** Dataset records follows **

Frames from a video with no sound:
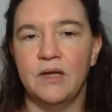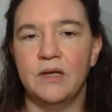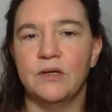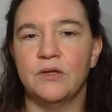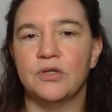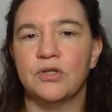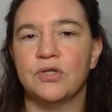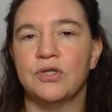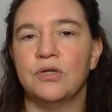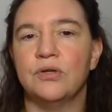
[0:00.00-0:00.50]

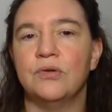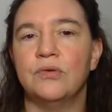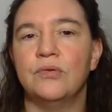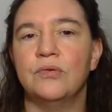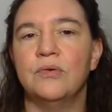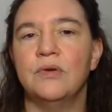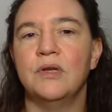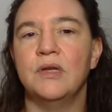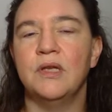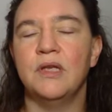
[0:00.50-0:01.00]

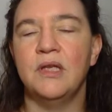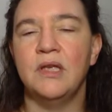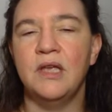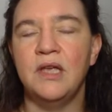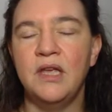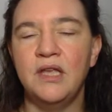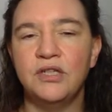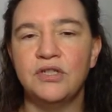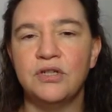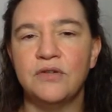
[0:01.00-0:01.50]
So
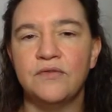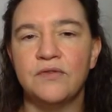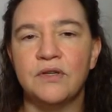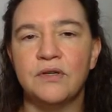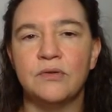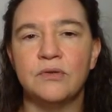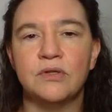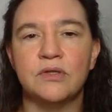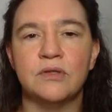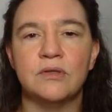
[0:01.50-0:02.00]
each of
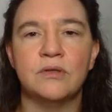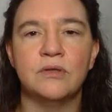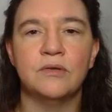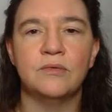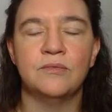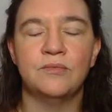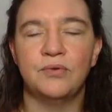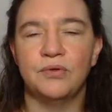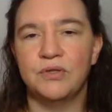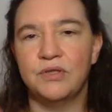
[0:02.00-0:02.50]
those
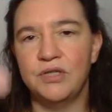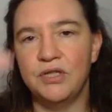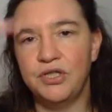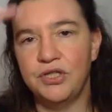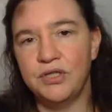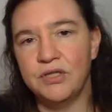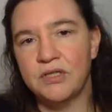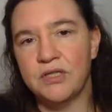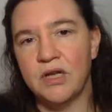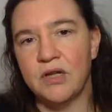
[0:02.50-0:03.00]

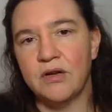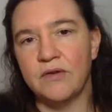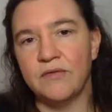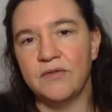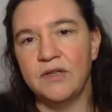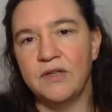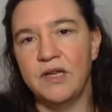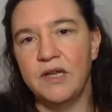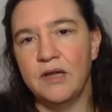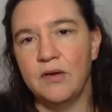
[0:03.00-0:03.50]
positions out of
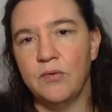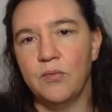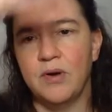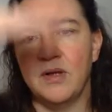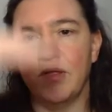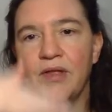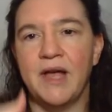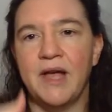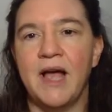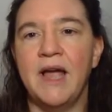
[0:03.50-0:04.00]
the,
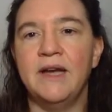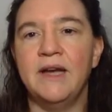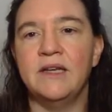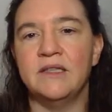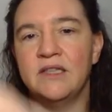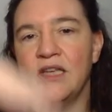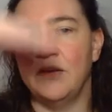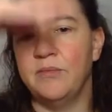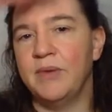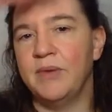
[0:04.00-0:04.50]
well, the height
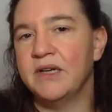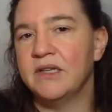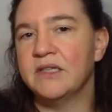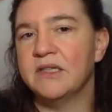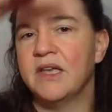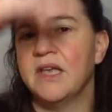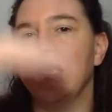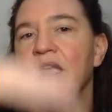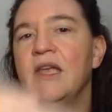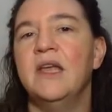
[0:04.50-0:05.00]
is n minus
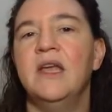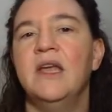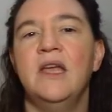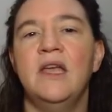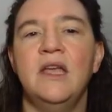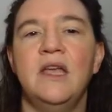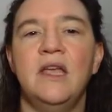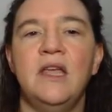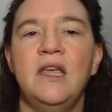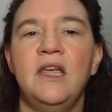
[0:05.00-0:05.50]
k,
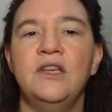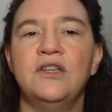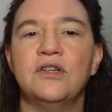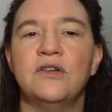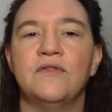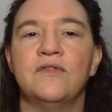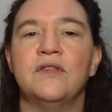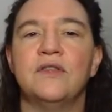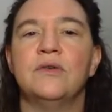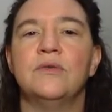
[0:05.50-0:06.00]
each
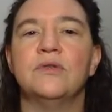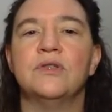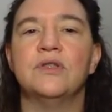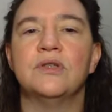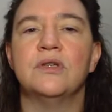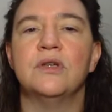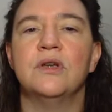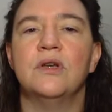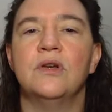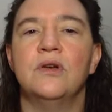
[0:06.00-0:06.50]
of
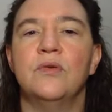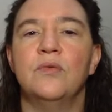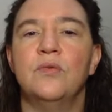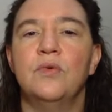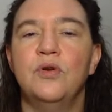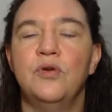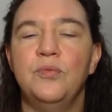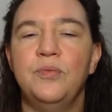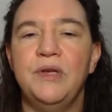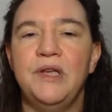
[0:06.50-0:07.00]
those
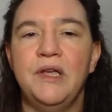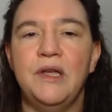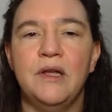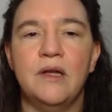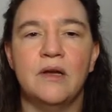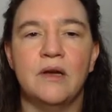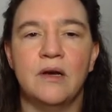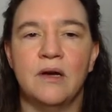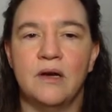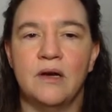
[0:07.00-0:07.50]
will
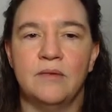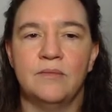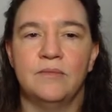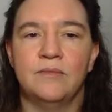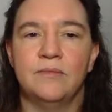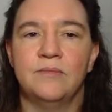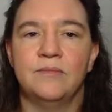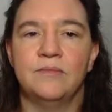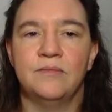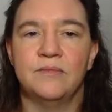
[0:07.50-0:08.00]
be um,
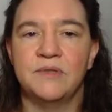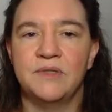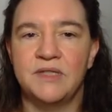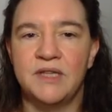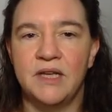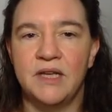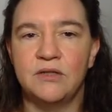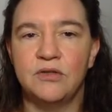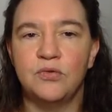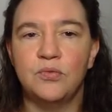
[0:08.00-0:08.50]

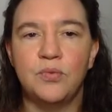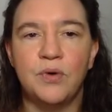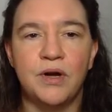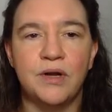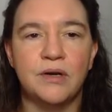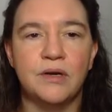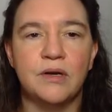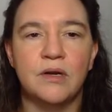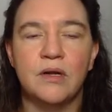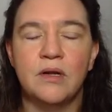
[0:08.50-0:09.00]
set to
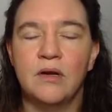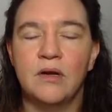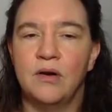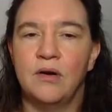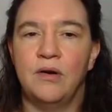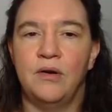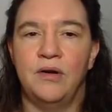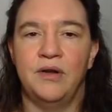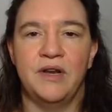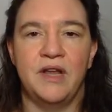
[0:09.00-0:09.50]
one
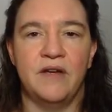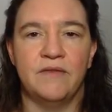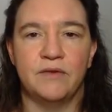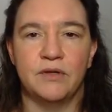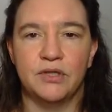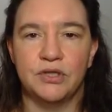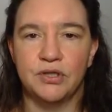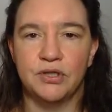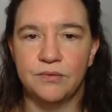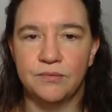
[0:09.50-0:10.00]
on
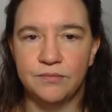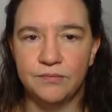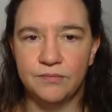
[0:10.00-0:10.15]
average.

** End of Dataset records **

Print each entry above exactly. The pictures should not be printed.

Frames from a video with no sound:
[0:00.00-0:00.50]

[0:00.50-0:01.00]

[0:01.00-0:01.50]
So
[0:01.50-0:02.00]
each of
[0:02.00-0:02.50]
those
[0:02.50-0:03.00]

[0:03.00-0:03.50]
positions out of
[0:03.50-0:04.00]
the,
[0:04.00-0:04.50]
well, the height
[0:04.50-0:05.00]
is n minus
[0:05.00-0:05.50]
k,
[0:05.50-0:06.00]
each
[0:06.00-0:06.50]
of
[0:06.50-0:07.00]
those
[0:07.00-0:07.50]
will
[0:07.50-0:08.00]
be um,
[0:08.00-0:08.50]

[0:08.50-0:09.00]
set to
[0:09.00-0:09.50]
one
[0:09.50-0:10.00]
on
[0:10.00-0:10.15]
average.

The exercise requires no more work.